◆ **WHAT TO WORK ON**
Lines of the listing below that contain the string "second" are to be returned.

━━ DATA FOR REVIEW ━━

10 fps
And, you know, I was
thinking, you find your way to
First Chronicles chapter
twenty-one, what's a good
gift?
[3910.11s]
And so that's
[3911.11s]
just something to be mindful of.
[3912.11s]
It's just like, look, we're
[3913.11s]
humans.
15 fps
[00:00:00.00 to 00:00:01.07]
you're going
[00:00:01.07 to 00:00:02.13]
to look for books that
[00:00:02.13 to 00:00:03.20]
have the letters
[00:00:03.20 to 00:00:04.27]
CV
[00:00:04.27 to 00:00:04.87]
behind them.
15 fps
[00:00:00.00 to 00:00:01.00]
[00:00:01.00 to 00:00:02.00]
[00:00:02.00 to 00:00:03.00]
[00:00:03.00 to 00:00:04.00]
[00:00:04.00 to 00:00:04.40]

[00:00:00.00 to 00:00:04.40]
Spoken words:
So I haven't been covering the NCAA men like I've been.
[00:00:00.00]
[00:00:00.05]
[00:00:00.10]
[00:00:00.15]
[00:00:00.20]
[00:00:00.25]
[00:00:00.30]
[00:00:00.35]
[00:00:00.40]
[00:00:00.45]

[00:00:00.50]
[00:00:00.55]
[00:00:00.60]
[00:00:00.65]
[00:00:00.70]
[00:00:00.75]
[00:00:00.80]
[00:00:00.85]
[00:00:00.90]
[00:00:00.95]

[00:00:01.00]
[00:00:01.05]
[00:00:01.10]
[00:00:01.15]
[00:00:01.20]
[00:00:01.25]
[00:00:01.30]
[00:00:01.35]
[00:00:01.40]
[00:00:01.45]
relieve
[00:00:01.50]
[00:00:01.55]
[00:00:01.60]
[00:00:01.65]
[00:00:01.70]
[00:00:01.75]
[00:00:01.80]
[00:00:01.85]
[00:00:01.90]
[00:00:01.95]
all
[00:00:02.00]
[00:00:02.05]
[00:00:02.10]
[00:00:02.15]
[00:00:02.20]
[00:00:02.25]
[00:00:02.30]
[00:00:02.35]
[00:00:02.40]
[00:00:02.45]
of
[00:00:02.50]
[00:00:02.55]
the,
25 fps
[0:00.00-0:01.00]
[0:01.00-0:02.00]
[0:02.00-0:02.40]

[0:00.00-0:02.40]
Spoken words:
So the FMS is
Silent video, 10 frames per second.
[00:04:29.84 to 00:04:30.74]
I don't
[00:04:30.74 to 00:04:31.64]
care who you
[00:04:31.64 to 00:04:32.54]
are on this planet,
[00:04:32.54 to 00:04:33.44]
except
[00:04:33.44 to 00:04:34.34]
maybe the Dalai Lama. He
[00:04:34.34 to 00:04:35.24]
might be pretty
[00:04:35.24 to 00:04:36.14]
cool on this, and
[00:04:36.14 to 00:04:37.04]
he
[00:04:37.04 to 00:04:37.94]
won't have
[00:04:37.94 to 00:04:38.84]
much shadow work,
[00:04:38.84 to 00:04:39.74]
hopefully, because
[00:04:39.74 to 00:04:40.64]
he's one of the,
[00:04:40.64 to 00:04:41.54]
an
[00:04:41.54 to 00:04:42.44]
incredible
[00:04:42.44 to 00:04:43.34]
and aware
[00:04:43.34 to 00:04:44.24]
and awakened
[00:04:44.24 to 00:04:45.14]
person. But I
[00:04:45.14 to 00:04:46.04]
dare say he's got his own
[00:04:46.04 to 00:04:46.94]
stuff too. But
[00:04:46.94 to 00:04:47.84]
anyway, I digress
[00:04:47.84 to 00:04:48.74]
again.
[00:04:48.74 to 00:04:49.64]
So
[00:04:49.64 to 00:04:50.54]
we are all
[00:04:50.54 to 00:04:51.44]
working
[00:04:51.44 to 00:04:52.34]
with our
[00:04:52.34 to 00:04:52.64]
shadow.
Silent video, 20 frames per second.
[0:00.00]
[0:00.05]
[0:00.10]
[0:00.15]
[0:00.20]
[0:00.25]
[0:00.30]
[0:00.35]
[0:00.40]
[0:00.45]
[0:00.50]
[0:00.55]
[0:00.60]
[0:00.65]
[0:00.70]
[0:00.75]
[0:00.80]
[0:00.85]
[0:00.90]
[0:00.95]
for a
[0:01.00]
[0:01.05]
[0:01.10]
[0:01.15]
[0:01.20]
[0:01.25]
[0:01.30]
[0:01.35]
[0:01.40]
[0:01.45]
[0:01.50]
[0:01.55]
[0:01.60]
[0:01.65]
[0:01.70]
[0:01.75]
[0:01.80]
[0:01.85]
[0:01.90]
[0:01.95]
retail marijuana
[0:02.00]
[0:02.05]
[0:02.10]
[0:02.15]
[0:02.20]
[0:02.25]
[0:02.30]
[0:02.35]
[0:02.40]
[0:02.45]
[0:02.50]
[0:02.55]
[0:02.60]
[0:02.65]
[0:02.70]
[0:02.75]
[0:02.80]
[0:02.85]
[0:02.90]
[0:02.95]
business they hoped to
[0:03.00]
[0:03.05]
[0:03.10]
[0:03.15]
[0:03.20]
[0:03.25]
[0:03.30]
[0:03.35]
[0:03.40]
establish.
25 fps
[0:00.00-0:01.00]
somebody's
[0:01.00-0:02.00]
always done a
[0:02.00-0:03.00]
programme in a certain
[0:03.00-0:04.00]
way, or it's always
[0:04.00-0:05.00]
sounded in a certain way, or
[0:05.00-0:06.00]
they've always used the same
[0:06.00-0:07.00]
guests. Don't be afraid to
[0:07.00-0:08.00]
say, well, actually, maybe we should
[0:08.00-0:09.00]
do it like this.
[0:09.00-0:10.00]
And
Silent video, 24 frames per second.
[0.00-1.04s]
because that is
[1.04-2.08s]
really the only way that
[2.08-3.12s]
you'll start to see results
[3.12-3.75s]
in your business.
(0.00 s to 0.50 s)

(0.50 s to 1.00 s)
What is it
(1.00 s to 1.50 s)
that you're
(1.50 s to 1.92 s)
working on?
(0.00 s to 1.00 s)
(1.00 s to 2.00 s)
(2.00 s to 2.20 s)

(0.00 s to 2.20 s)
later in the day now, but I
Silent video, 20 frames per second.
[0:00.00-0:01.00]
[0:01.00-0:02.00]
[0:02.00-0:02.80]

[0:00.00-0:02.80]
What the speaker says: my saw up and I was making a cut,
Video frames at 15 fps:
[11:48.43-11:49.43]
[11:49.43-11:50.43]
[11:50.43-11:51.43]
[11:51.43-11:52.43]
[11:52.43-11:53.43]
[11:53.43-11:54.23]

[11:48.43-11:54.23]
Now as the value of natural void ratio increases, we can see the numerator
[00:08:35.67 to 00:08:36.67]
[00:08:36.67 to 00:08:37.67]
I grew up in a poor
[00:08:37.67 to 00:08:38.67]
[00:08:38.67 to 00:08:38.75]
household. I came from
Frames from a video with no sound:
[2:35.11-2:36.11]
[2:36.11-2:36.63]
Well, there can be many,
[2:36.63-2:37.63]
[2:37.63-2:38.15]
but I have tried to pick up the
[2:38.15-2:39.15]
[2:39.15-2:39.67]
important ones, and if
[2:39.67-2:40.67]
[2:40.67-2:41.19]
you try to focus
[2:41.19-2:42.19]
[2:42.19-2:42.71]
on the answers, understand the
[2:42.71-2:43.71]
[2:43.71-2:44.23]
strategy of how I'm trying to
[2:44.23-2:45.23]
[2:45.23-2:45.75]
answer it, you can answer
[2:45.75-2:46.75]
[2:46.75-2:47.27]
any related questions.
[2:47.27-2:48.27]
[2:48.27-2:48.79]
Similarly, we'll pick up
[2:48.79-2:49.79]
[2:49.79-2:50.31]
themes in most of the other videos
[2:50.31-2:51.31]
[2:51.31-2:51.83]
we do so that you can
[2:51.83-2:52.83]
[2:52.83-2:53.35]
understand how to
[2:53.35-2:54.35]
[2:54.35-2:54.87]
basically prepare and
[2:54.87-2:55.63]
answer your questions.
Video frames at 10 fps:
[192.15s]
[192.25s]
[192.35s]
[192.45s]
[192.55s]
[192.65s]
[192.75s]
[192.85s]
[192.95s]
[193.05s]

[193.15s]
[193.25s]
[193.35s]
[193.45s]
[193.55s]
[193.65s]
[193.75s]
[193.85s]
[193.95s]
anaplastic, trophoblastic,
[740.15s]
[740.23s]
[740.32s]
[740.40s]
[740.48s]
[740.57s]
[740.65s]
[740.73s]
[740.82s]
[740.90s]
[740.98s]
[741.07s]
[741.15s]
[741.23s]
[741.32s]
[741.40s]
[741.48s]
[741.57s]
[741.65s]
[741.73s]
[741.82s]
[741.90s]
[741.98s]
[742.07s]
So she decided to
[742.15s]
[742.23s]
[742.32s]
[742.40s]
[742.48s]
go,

━━━

◆ **SOLUTION FOR THIS PROBLEM**
Silent video, 10 frames per second.
Silent video, 20 frames per second.
Silent video, 24 frames per second.
Silent video, 20 frames per second.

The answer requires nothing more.